What you are asked to do: Restate the full listing word for word; images stay out of it.

Records provided:
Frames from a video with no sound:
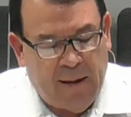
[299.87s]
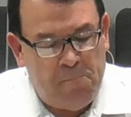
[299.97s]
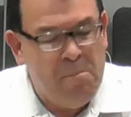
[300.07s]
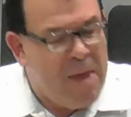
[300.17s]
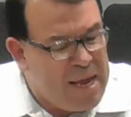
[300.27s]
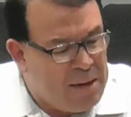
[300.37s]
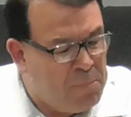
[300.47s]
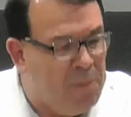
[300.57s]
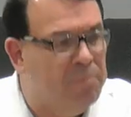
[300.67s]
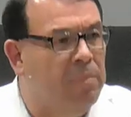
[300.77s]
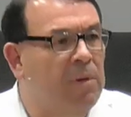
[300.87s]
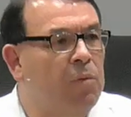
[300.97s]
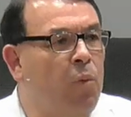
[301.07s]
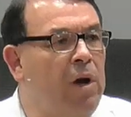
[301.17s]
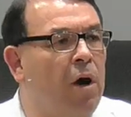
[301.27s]
minimum
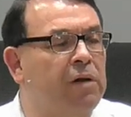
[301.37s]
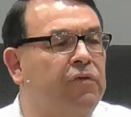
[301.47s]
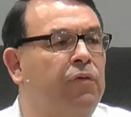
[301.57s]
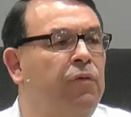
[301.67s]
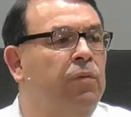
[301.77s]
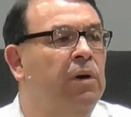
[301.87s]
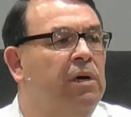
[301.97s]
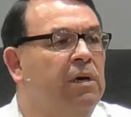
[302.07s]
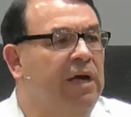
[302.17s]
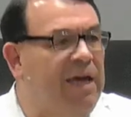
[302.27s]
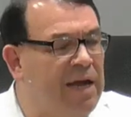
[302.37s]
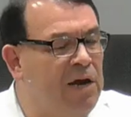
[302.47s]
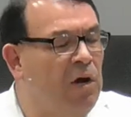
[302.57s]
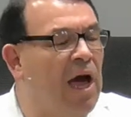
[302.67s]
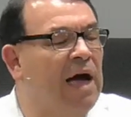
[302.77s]
we ought to Get
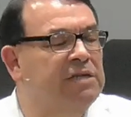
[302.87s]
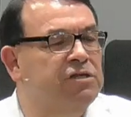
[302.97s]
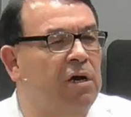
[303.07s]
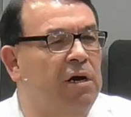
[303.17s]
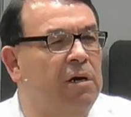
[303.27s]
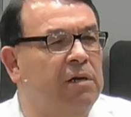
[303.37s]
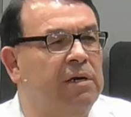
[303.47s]
in God's law,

Task solution:
Frames from a video with no sound:
[299.87s]
[299.97s]
[300.07s]
[300.17s]
[300.27s]
[300.37s]
[300.47s]
[300.57s]
[300.67s]
[300.77s]
[300.87s]
[300.97s]
[301.07s]
[301.17s]
[301.27s]
minimum
[301.37s]
[301.47s]
[301.57s]
[301.67s]
[301.77s]
[301.87s]
[301.97s]
[302.07s]
[302.17s]
[302.27s]
[302.37s]
[302.47s]
[302.57s]
[302.67s]
[302.77s]
we ought to Get
[302.87s]
[302.97s]
[303.07s]
[303.17s]
[303.27s]
[303.37s]
[303.47s]
in God's law,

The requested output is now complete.